A barred owl is shown near Mount Vernon, Va. (John McDonnell/THE WASHINGTON POST)

Springtime nests for owls and other birds probably will prevent construction from starting on a major segment of the Purple Line for an additional five months, potentially adding more delays to a project already seven months behind schedule.

Because of delays caused by a pending lawsuit, the Maryland Transit Administration (MTA) is about to miss a March 31 deadline for clearing about 43 acres of trees, a critical first step in building the 16-mile light-rail line planned for the Washington suburbs.

Beginning April 1, a federal law that protects the nests of migratory birds will prohibit the MTA from cutting into “forested” areas until September — almost a year after the line’s construction was initially scheduled to begin. The seasonal restriction is designed to allow bird eggs to hatch and chicks to mature and fly off before the trees holding their nests are destroyed.

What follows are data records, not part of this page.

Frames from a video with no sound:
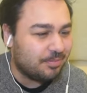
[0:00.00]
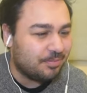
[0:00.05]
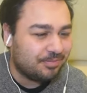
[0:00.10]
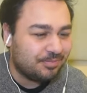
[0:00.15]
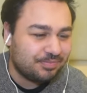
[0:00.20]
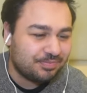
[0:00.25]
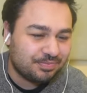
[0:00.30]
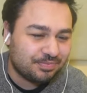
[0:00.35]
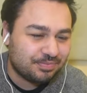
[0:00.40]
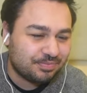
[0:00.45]

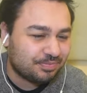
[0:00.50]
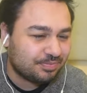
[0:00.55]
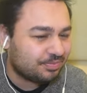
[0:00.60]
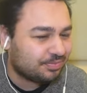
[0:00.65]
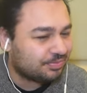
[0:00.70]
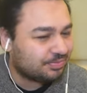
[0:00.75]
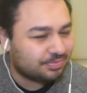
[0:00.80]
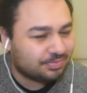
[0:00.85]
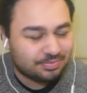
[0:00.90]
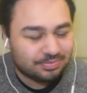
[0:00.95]

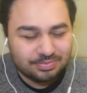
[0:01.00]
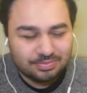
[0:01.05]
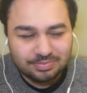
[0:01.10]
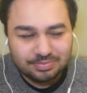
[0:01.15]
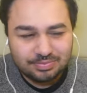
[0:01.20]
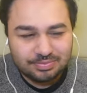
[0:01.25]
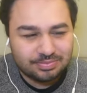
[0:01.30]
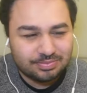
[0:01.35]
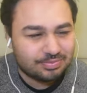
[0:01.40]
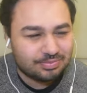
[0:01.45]

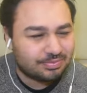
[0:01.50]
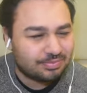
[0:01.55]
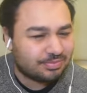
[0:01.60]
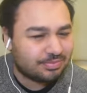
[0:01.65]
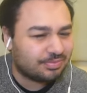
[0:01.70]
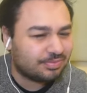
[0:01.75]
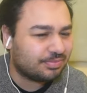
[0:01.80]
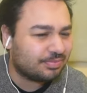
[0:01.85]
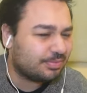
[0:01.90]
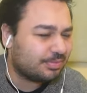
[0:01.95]

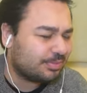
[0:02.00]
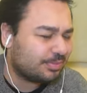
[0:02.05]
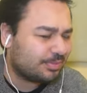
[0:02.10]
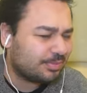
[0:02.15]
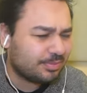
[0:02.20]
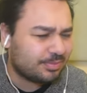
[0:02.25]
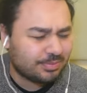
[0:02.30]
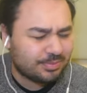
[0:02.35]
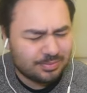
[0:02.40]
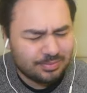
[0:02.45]

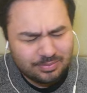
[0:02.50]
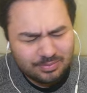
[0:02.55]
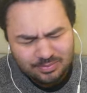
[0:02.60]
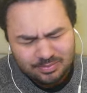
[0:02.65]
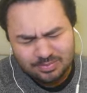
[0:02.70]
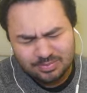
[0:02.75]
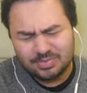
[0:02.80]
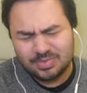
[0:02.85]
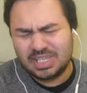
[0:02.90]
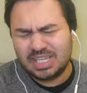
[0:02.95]

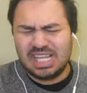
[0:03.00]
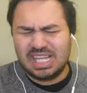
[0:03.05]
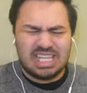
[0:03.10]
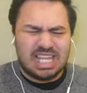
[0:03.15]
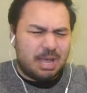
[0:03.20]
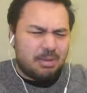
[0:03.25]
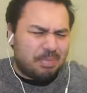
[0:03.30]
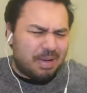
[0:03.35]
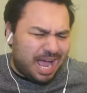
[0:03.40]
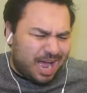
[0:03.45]
And
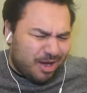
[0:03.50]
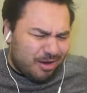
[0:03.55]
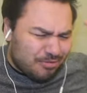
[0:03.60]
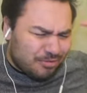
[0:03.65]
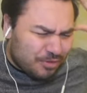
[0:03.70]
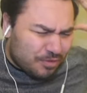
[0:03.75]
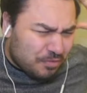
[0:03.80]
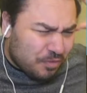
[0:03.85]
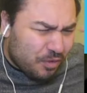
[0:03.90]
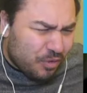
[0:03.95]
that
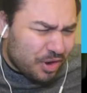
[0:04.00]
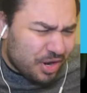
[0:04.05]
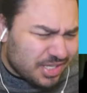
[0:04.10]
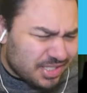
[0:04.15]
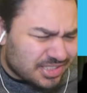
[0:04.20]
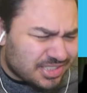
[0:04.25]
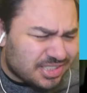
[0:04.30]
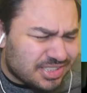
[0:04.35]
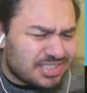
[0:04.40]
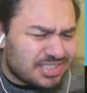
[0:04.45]
powerful voice.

The tree-cutting restrictions will have the biggest impact in sparing, at least temporarily, most of the popular wooded Georgetown Branch jogging and cycling trail, where trains would run between downtown Bethesda and Silver Spring. The 3.2-mile trail has been the most controversial segment of the project, with opponents saying that clearing hundreds of towering trees will devastate a rare urban swath of parklike green space. The trail, which runs between homes, will be rebuilt with a landscaped buffer along the train tracks, but in some areas, almost every tree will be cut down.

Tree-clearing was originally set to begin on the trail last fall and be completed by March 31, an MTA spokesman said. However, it and all other major construction activities were put on hold in August after a federal judge set aside the project’s federal environmental approval as part of the lawsuit. Although design and engineering work has continued, major construction can’t begin until that lawsuit is resolved.

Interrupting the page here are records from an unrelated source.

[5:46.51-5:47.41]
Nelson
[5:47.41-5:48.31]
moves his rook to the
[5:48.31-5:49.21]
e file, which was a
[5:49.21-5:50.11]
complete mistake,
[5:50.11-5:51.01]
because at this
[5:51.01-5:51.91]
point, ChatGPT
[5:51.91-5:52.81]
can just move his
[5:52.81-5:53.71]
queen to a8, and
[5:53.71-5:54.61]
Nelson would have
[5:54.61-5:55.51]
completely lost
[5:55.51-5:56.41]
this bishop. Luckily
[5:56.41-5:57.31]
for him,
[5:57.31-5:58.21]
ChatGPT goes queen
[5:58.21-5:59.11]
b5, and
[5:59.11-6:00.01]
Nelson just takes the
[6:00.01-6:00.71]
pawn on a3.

On Wednesday, the MTA appeared to be unaware of the seasonal ban. MTA officials initially said, “There are no federal or state restrictions on tree-clearing for the Purple Line.”

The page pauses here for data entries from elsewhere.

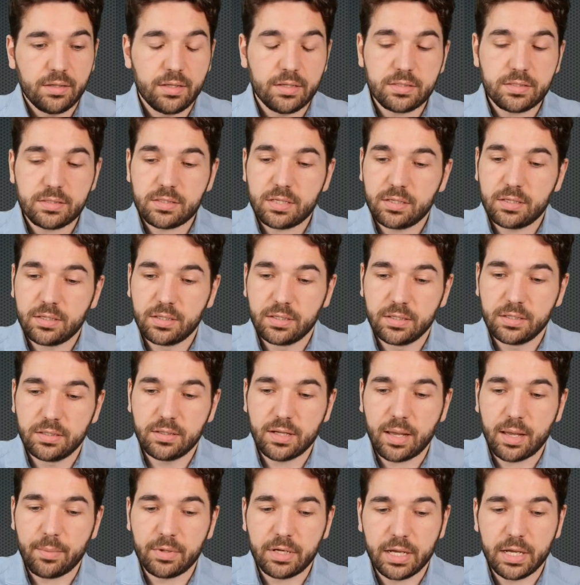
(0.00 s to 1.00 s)
This
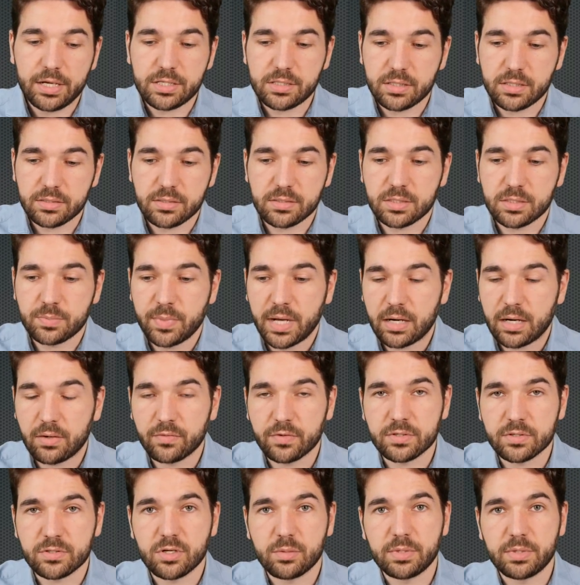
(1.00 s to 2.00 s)
nomination is
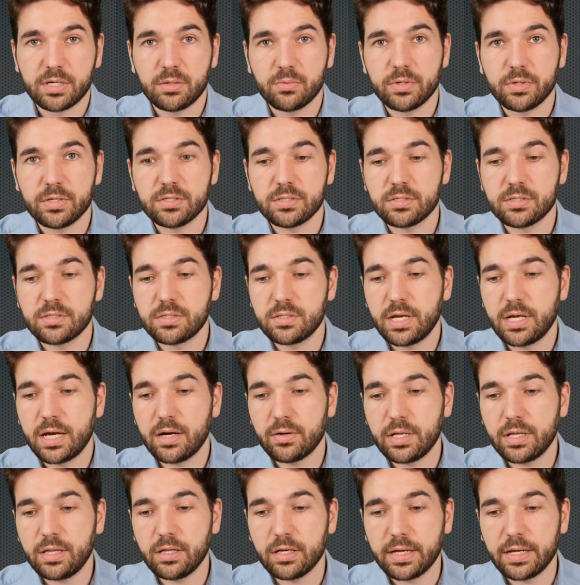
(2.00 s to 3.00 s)
inspiring for so many reasons.
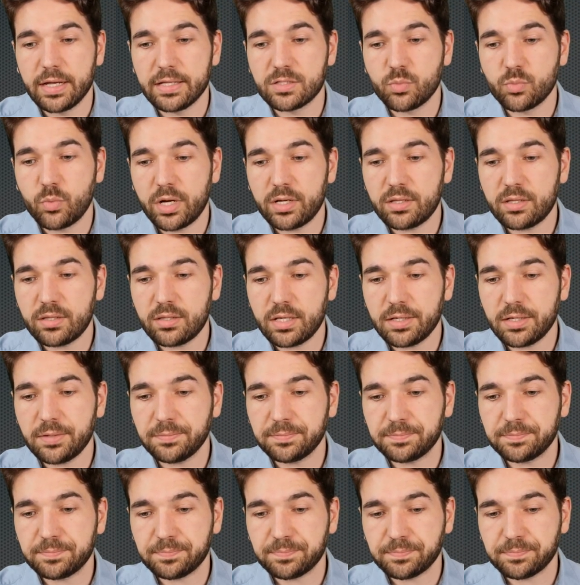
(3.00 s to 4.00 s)
Now, look, it's one
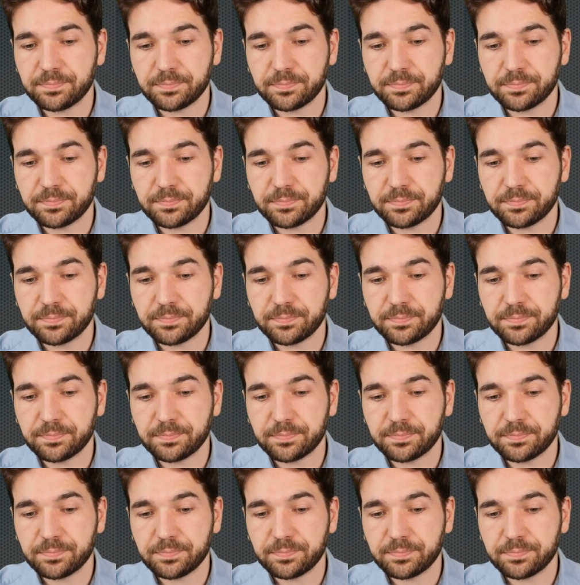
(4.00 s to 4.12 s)
thing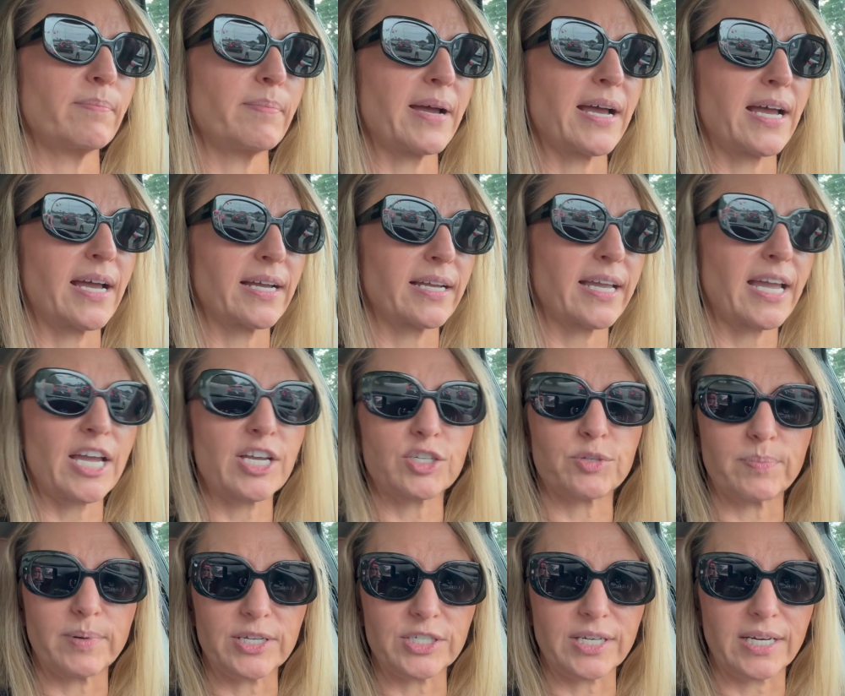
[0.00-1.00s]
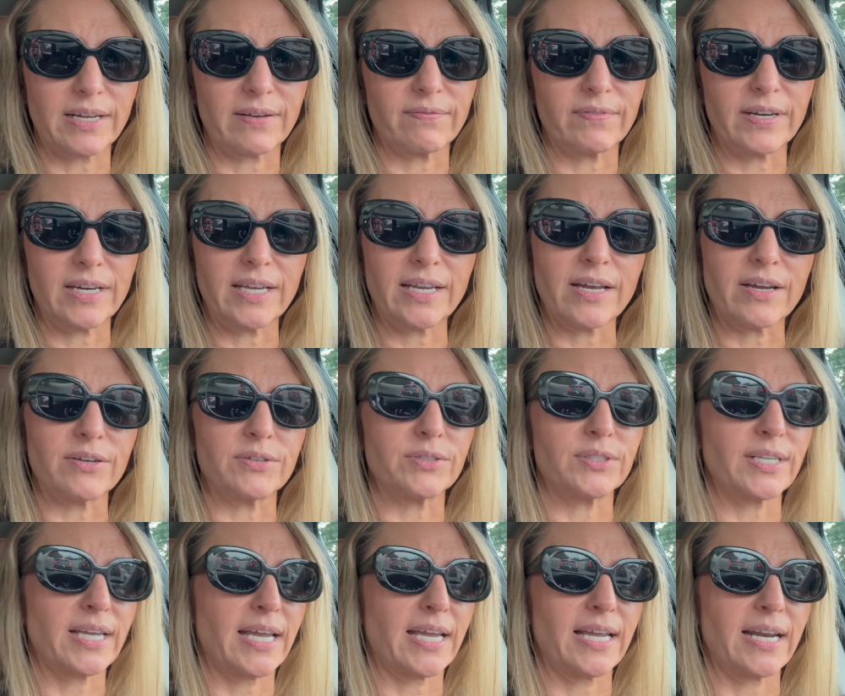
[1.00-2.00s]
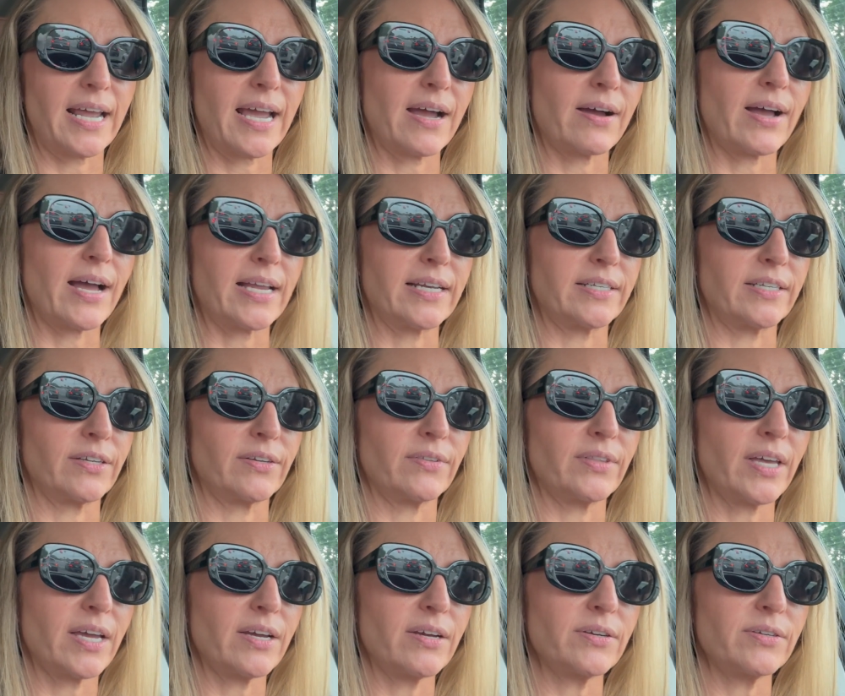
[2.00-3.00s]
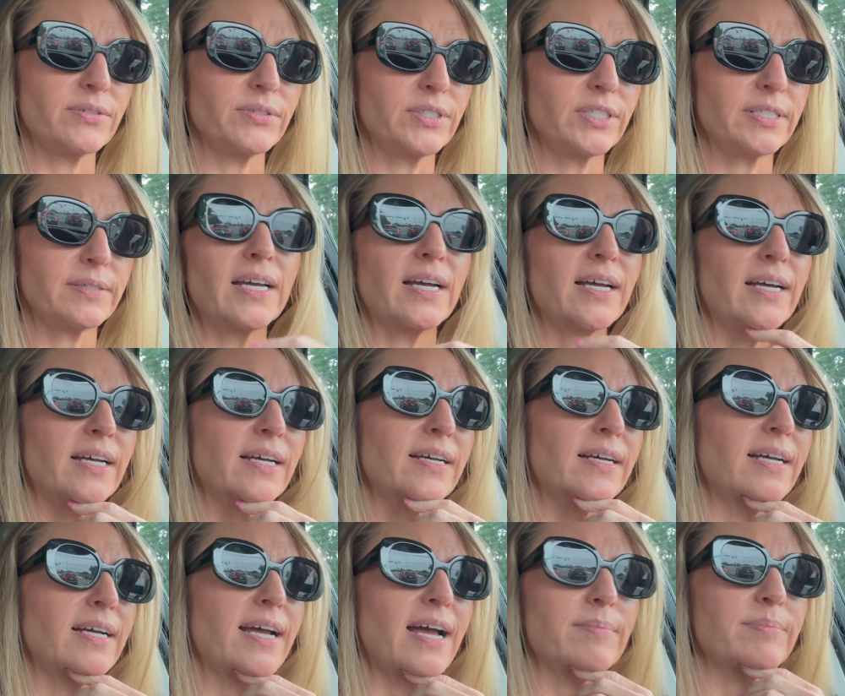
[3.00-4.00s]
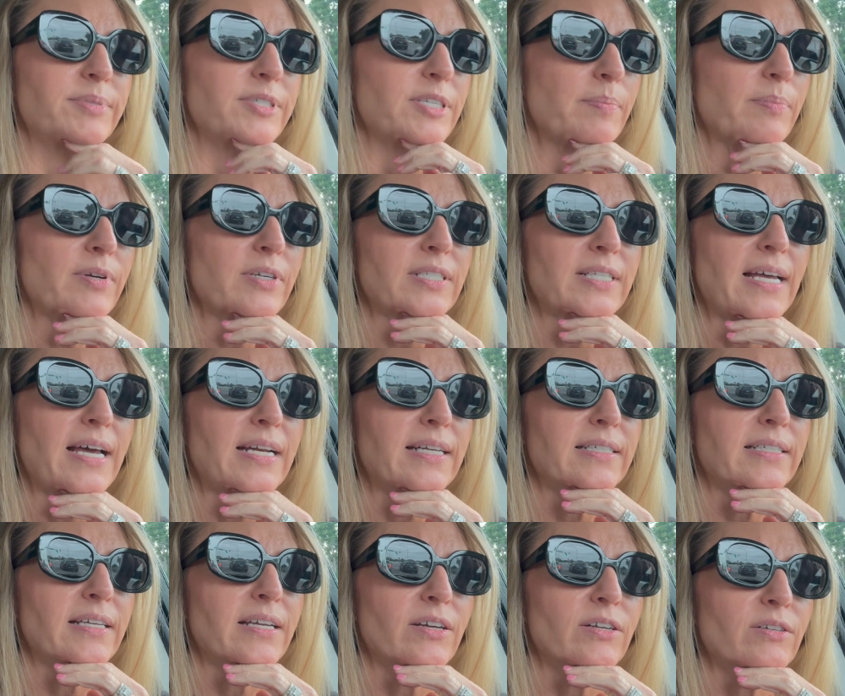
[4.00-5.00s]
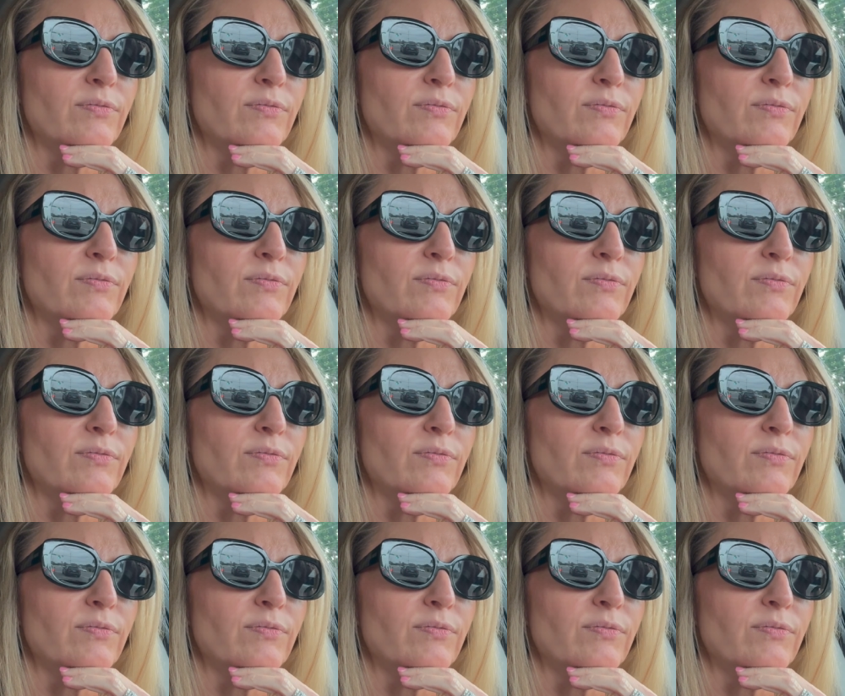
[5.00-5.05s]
my cash budgeting videos and how I do those. I'm super excited to go to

When pressed repeatedly about a federal agreement on the project showing such a ban, MTA spokesman Ryan Nawrocki said the agency had only been referring to the fact that there are no tree restrictions in place.

Nawrocki said he couldn’t say how a five-month delay to clear trees would affect the project’s overall five-year construction schedule, mentioning only that the state still expects the rail line to open for service in spring 2022. State officials have previously said that every month of delay adds more than $13 million to the $2 billion construction costs.

“Once we have the decision from the judge,” Nawrocki said, “we will take a detailed look at the entire schedule to see what activities can be compressed and if the schedule needs to be adjusted.”

If the judge dismisses the lawsuit, he said, the MTA will ask the U.S. Fish and Wildlife Service for permission to begin cutting at least some trees, such as individual ones that aren’t considered to be part of “forested” bird habitat. Construction also would begin in nonforested areas along the alignment.

A ruling from U.S. District Judge Richard J. Leon is expected any day, but the decision is expected to be appealed either way. That makes it highly unlikely, if not impossible, for tree-cutting to be completed in the next three weeks.

The Purple Line will run single-vehicle trains mostly aboveground between Montgomery and Prince George’s counties. State officials say it will improve east-west transit in the Washington suburbs and spur investment around stations in older communities.

The MTA agreed to the seasonal tree-cutting ban in 2014 as part of the mitigation measures required to secure federal environmental approval and $900 million in federal construction grants. The bird protections, which were suggested by the Maryland Department of Natural Resources, also cover a colony of great blue herons in the Coquelin Run stream valley, about a quarter-mile from the trail in Chevy Chase.

Purple Line opponents involved in the lawsuit have seized on the nesting restrictions as an example of the environmental damage they say the project will cause. The lawsuit also argues that construction will harm the Hay’s spring amphipod, a tiny shrimplike creature listed as a federally protected endangered species.

Albert Manville, a former senior wildlife biologist for the federal Division of Migratory Bird Management and a consultant for the plaintiffs in the Purple Line lawsuit, said hundreds of species of migratory birds nest along the trail. Although the seasonal ban protects them during spring and summer, he said, the trail will lose critical bird and other wildlife habitat once the trees are gone. That leads to declines in species, such as owls that eat rats and birds that remove insects from plants.

“When we fragment habitat and fragment species, we weaken ecosystems,” Manville said. “Whether you like birds or not, they play an integral role in maintaining sound, healthy systems.”

John M. Fitzgerald, a plaintiff and lawyer on the lawsuit, said several Montgomery residents began hearing the hoots of the barred owl in February. The owl gained notoriety in 2015, when runners on the Capital Crescent Trail reported being attacked by a large bird divebombing their heads.

“We’re not just trying to stop the Purple Line,” said Fitzgerald, a Chevy Chase resident. “We’re trying to steward these natural resources and conserve the environment for people in the national capital area.”